Journalist Report – February 18th

Sol 6 – If the Moon is made of cheese, let Mars be made of brownies…

“He stood looking at the rocket. The ports were open and his crew was streaming out, waving their hands. A crowd of people had gathered, and in and through and among these people the members of the crew were hurrying, talking, laughing, shaking hands. People did little dances. People swarmed.”

– Chapter 6 of The Martian Chronicles by Ray Bradbury

We awoke this morning to a perfectly well-warmed Upper Deck, indicating that the generator had made it through the night and won against the cold! After two days of unusual mornings, we were grateful to go back to our regular schedule, with a full-length workout session devised by our Health and Safety Officer focusing on proprioception, and a smooth daily health check. Jérémy told us tales of his previous missions in Antarctica over breakfast, before getting ready for the weather station EVA. Quentin, Alexandre and Jérémy suited up and headed out with their equipment, took the rovers, and went back to the MegaAres EVA site.

Sitting in the Upper Deck, working as HabCom for today’s EVA crew, I chose today’s quote from The Martian Chronicles in hopes that we would be able to give our EVA crew the proper greeting when they came back to the Hab! With this in mind, Alice prepared a brownie, and Adrien and Corentin returned from the GreenHab to prepare tortillas.

Thanks to Jérémy, Quentin and Alexandre, we now have an up and running weather station. The EVA went smoothly, leaving extra time to run field tests on MegaAres which were mostly successful. We debriefed during lunchtime, before Alice and Jérémy returned to the Science Dome. Alice worked on her project to recreate a 3D geological map using photogrammetry, starting running tests to correctly identify different types of rocks, to then be able to recognize them on the 3D map. “To identify different types of sandstone, you have to look at the grain size,” she explained to me. “I wanted to use the Science Dome microscope to measure them, but had trouble scaling the image I obtained. That will be something to work on next week.”

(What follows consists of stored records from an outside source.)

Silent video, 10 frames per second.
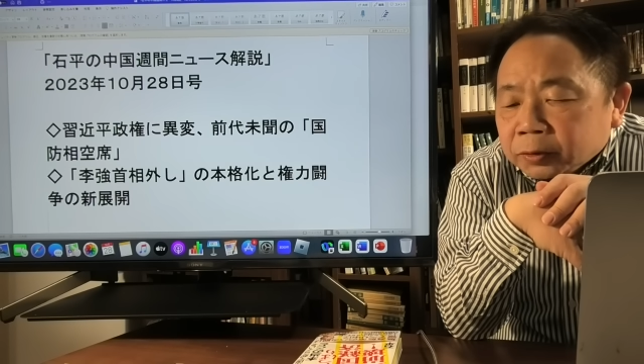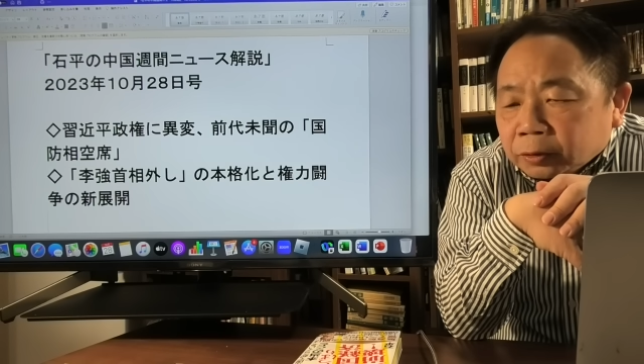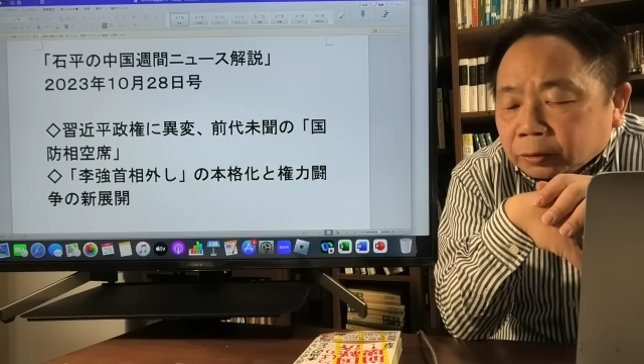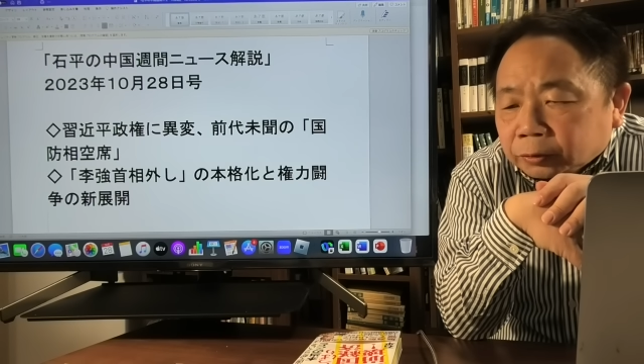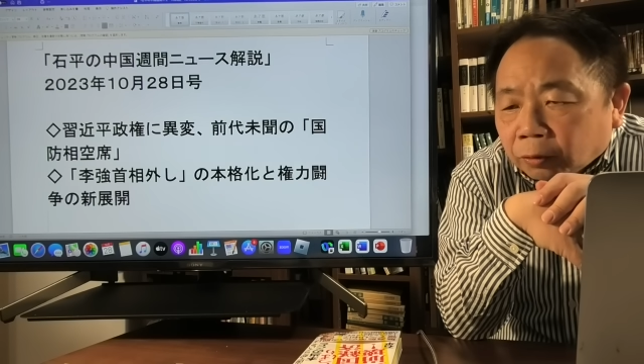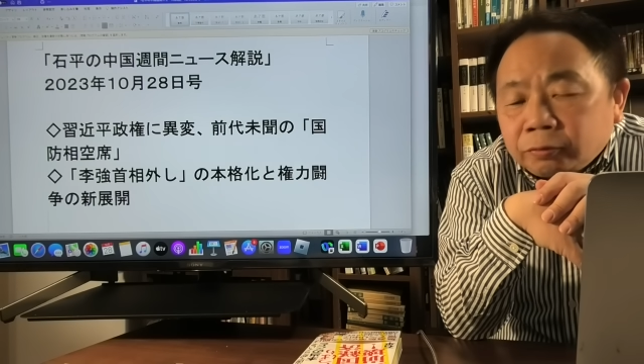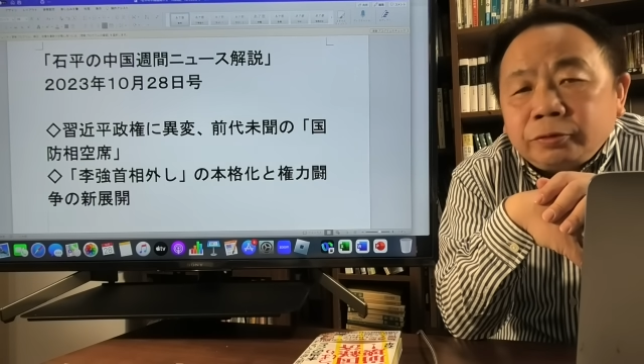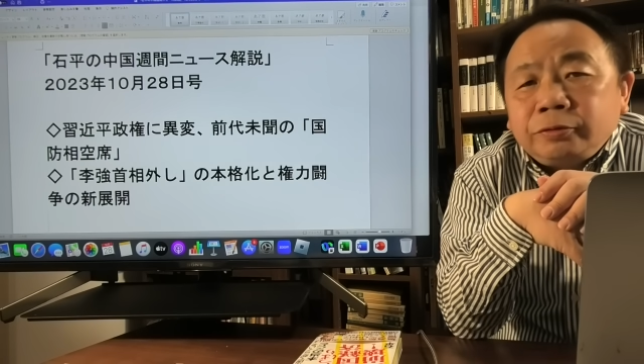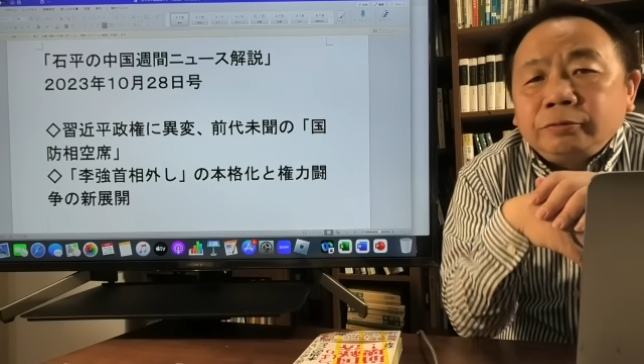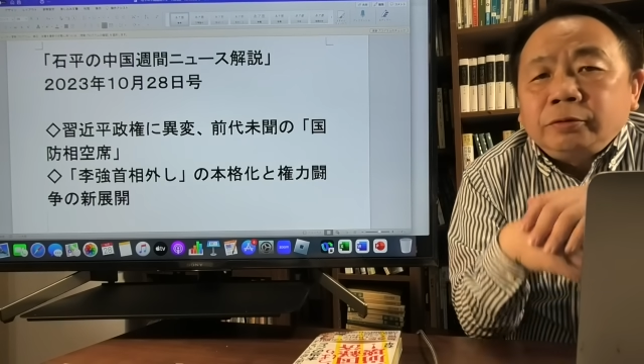ちょっと特
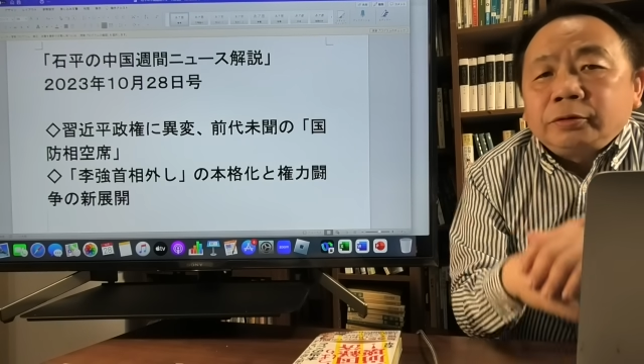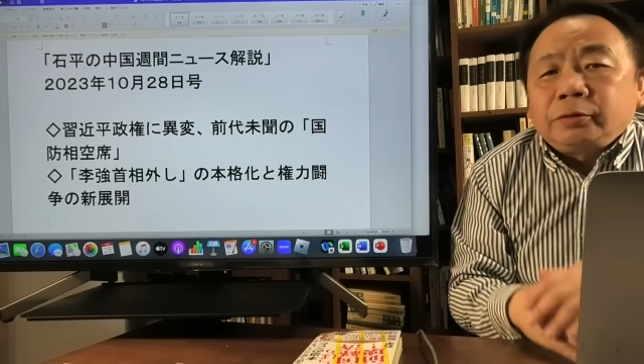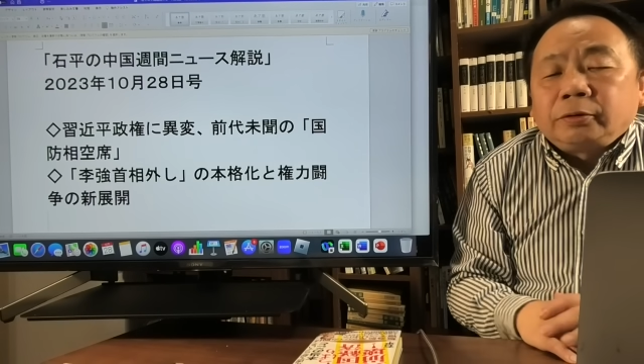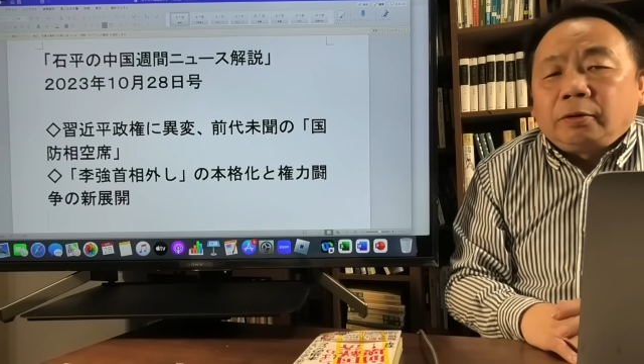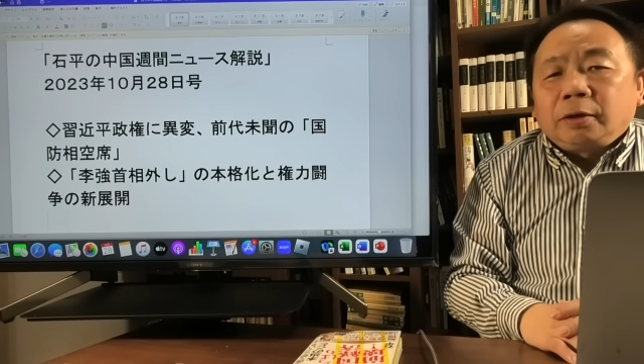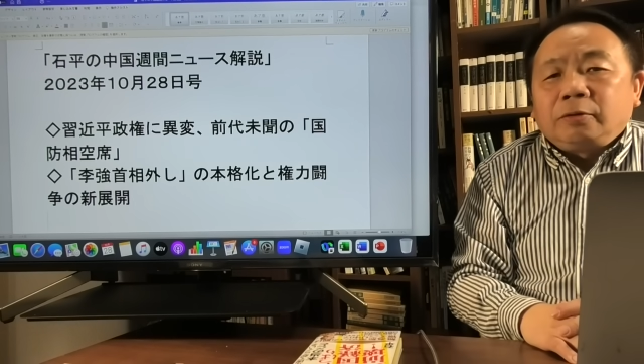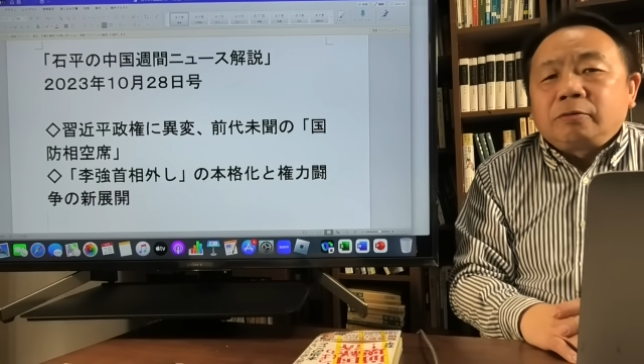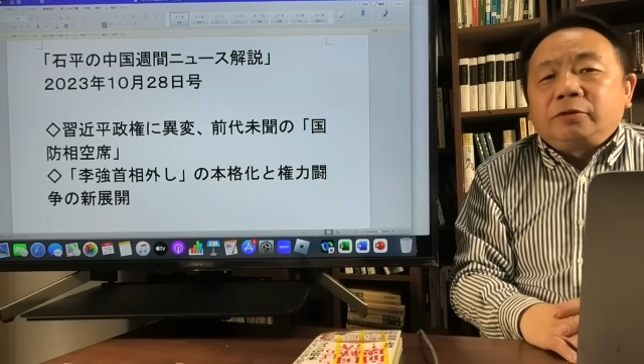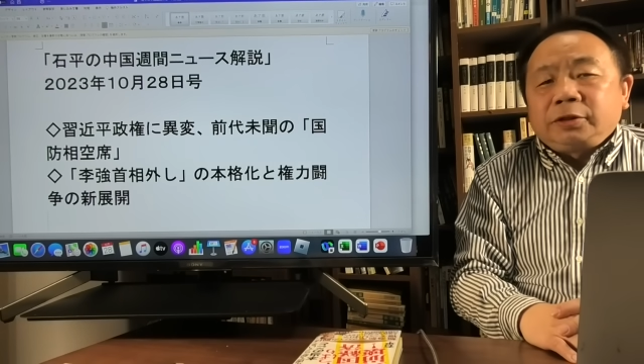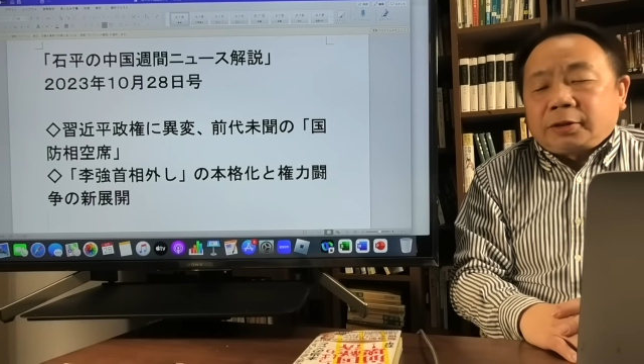集をちょっとあの
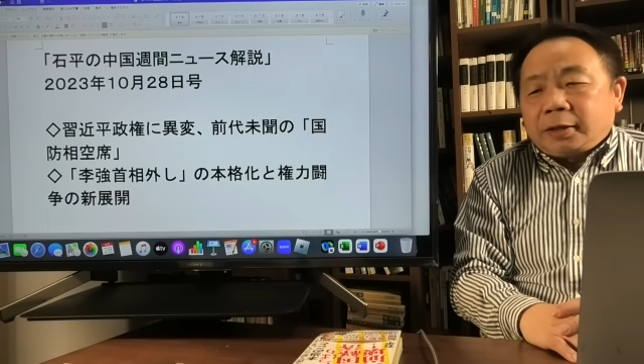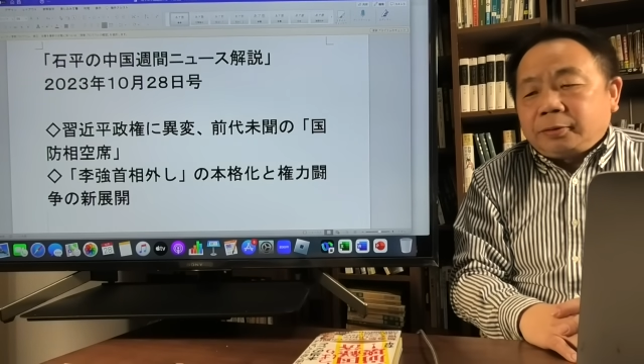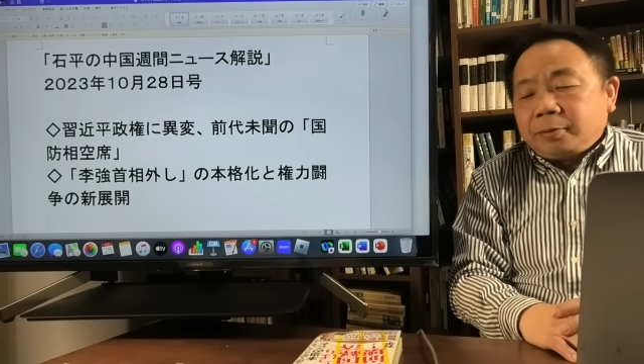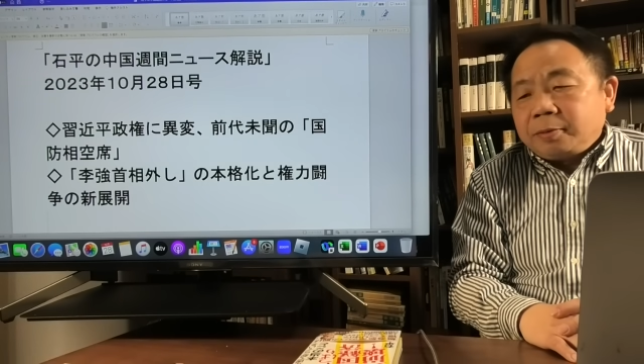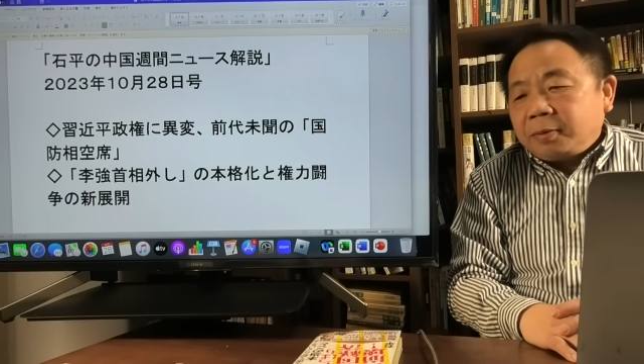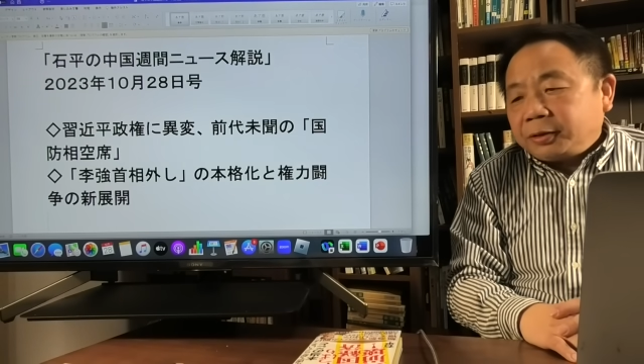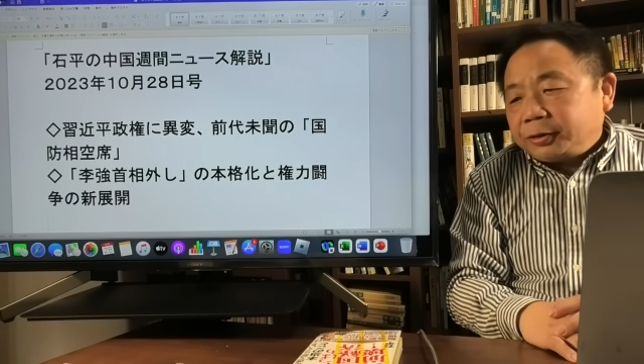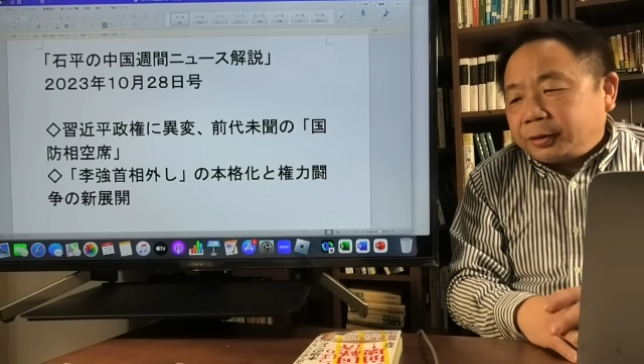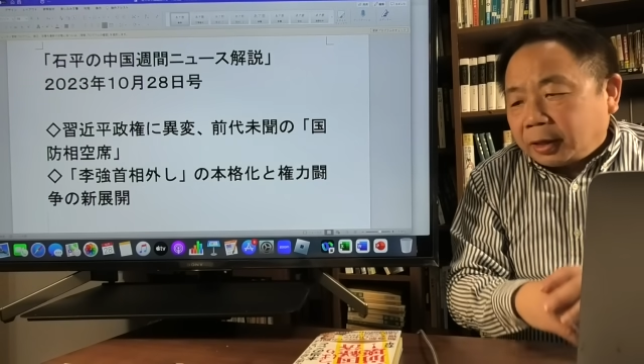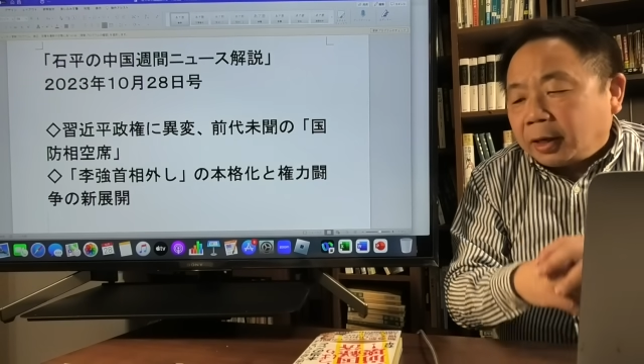送りたいと思いま
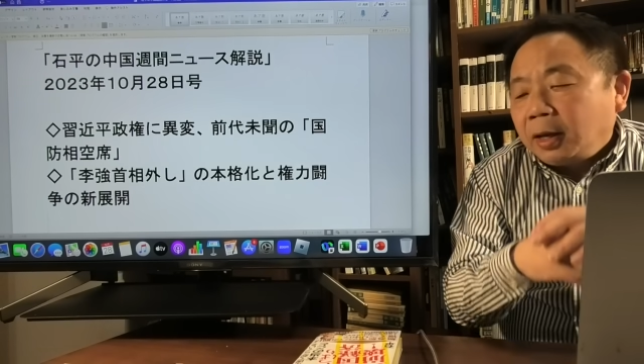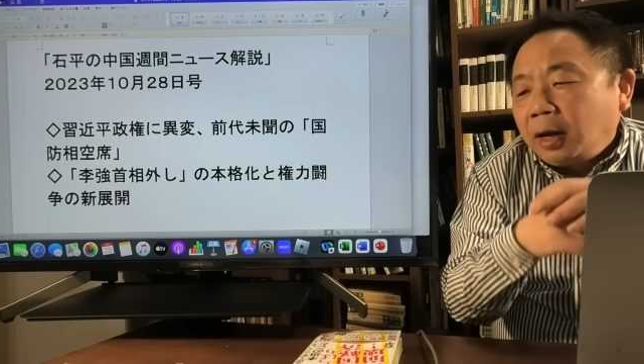して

Meanwhile, in the Hab, Corentin worked on extracting the data from the Polar chest bands we wear at night and during the day. These measure our heartrate and heartrate variability, and also contain an accelerometer to measure our activity. Yesterday, they even allowed us to see how our heart rates were affected by stress related to the power outage. Quentin and Alexandre also had their first EchoFinder session, during which we experienced the same difficulties as yesterday. As I was also in the Hab, I kept switching between touching up photos, trying to capture a timelapse of a Martian sunset and offering them some help.

Tonight, after the com window closes, we plan to celebrate our first week at the MDRS by dancing together and playing some games!